- Opening Delimiter -
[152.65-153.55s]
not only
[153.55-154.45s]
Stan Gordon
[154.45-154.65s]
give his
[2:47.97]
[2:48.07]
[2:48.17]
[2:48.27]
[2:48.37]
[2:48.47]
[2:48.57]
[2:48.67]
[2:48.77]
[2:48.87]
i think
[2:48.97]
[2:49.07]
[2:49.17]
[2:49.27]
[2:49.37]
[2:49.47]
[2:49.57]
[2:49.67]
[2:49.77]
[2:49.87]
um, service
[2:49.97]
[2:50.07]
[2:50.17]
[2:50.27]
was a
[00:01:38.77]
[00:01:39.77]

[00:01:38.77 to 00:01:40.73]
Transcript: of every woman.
- Closing Delimiter -
- Opening Delimiter -
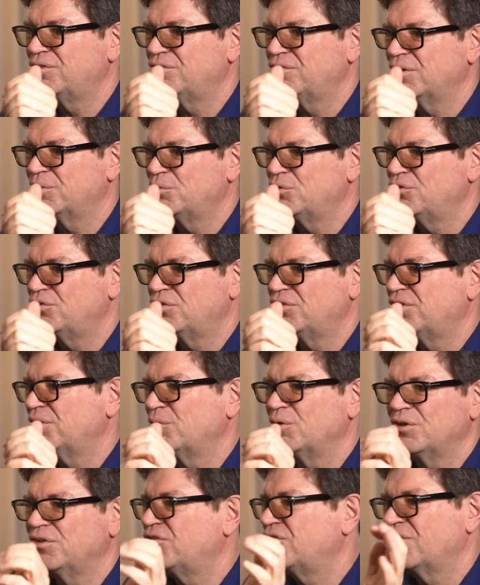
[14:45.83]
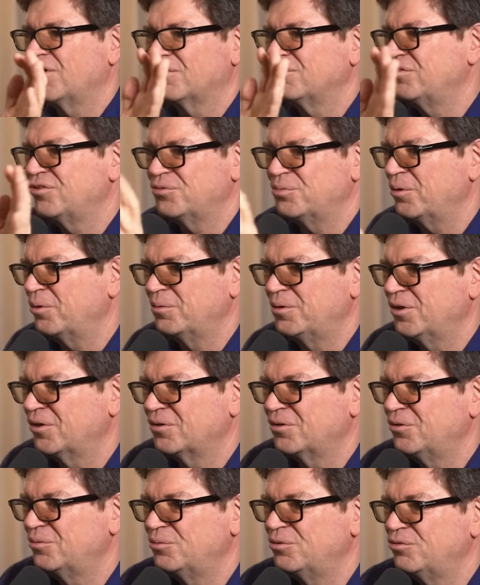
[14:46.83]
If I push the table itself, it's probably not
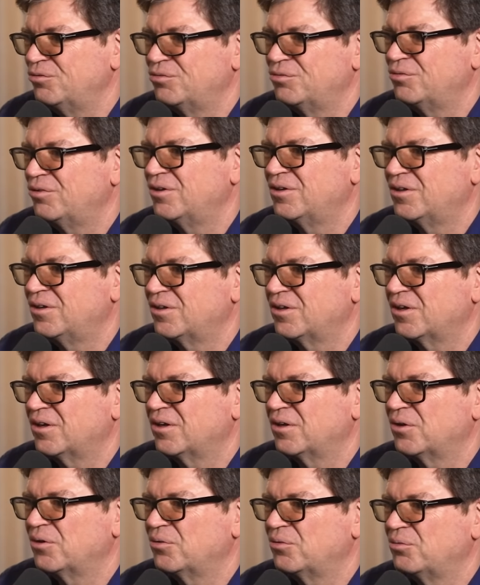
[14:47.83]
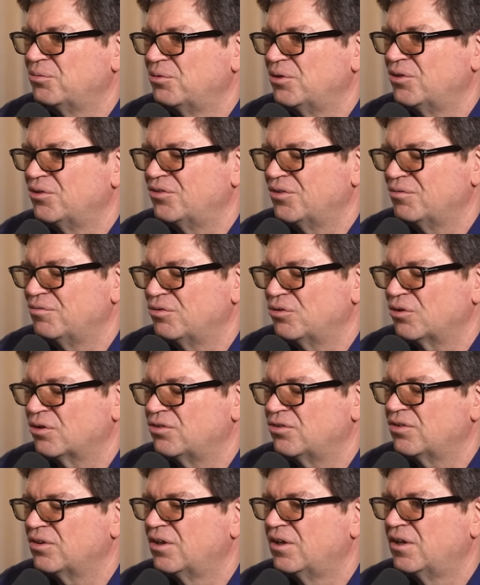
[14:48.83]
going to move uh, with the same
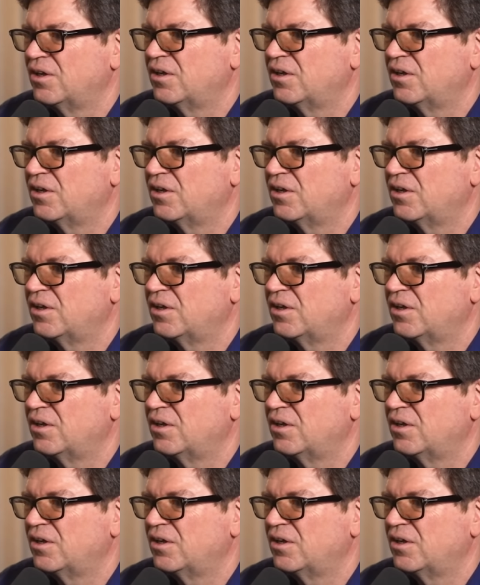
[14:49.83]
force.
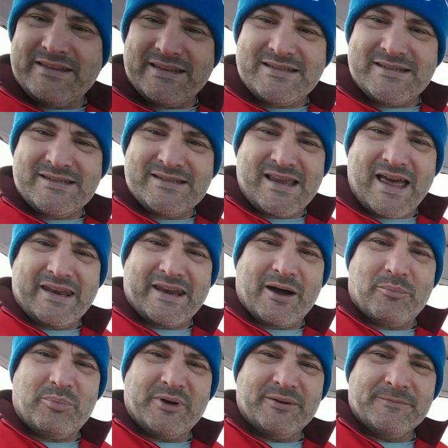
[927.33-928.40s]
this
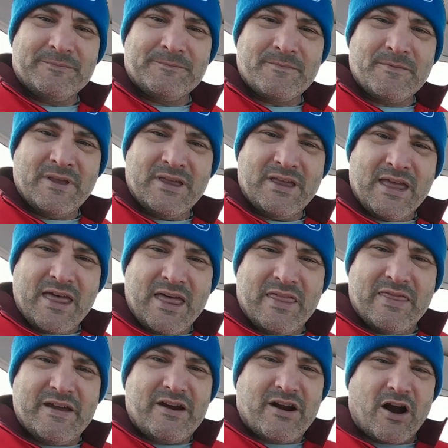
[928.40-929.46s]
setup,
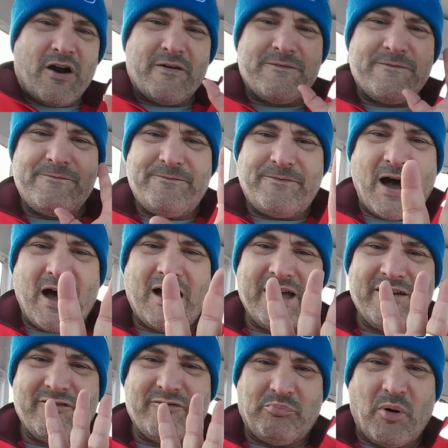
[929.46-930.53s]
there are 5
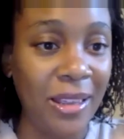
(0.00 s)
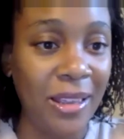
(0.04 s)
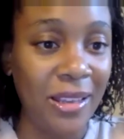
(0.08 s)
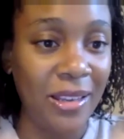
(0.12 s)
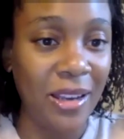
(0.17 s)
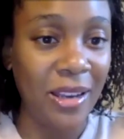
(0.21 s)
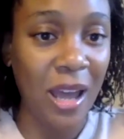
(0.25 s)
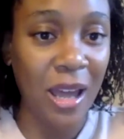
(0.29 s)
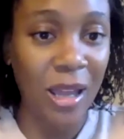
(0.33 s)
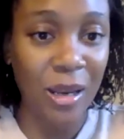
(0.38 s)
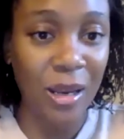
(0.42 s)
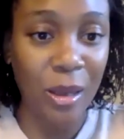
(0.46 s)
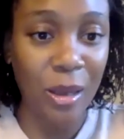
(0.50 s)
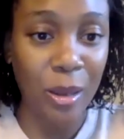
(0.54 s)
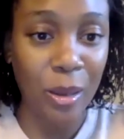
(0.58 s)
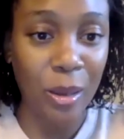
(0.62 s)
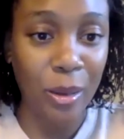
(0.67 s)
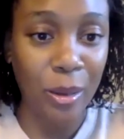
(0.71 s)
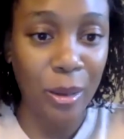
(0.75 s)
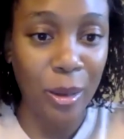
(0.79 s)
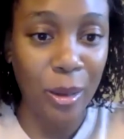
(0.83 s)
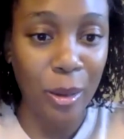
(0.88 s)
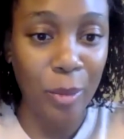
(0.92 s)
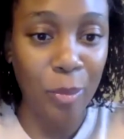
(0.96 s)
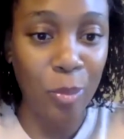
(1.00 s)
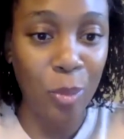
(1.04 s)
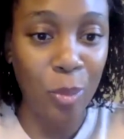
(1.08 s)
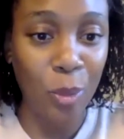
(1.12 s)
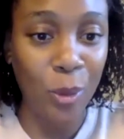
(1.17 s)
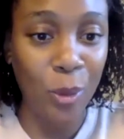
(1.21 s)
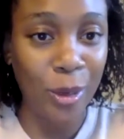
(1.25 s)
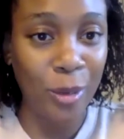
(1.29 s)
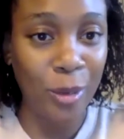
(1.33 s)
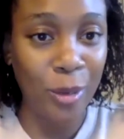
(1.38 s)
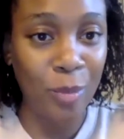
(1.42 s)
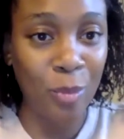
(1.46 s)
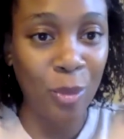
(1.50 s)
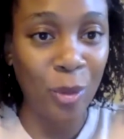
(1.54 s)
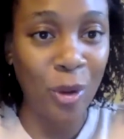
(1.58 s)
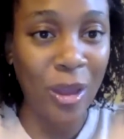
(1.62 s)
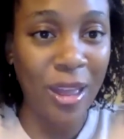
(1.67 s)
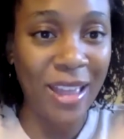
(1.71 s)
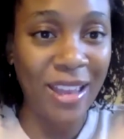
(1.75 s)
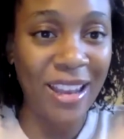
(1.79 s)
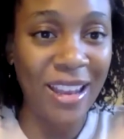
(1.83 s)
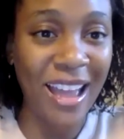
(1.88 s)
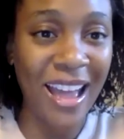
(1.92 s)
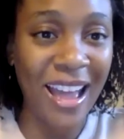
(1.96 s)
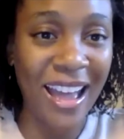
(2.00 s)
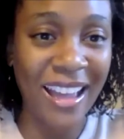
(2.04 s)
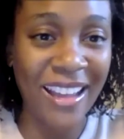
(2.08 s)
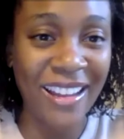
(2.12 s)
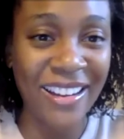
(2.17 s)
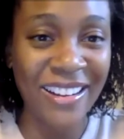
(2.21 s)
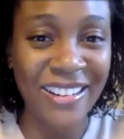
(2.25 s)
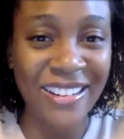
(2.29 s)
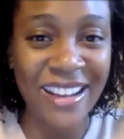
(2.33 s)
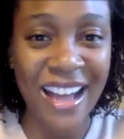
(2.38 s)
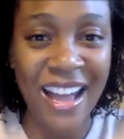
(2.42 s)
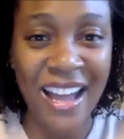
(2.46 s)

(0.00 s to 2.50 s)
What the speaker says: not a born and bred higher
- Closing Delimiter -
THE TASK:
Retype the records above, but only those lines that fall between the line containing "[152.65-153.55s]" and the line containing "Transcript: of every woman.", with both of those lines included, exactly as written.

RESULT OF THIS EXERCISE:
[152.65-153.55s]
not only
[153.55-154.45s]
Stan Gordon
[154.45-154.65s]
give his
[2:47.97]
[2:48.07]
[2:48.17]
[2:48.27]
[2:48.37]
[2:48.47]
[2:48.57]
[2:48.67]
[2:48.77]
[2:48.87]
i think
[2:48.97]
[2:49.07]
[2:49.17]
[2:49.27]
[2:49.37]
[2:49.47]
[2:49.57]
[2:49.67]
[2:49.77]
[2:49.87]
um, service
[2:49.97]
[2:50.07]
[2:50.17]
[2:50.27]
was a
[00:01:38.77]
[00:01:39.77]

[00:01:38.77 to 00:01:40.73]
Transcript: of every woman.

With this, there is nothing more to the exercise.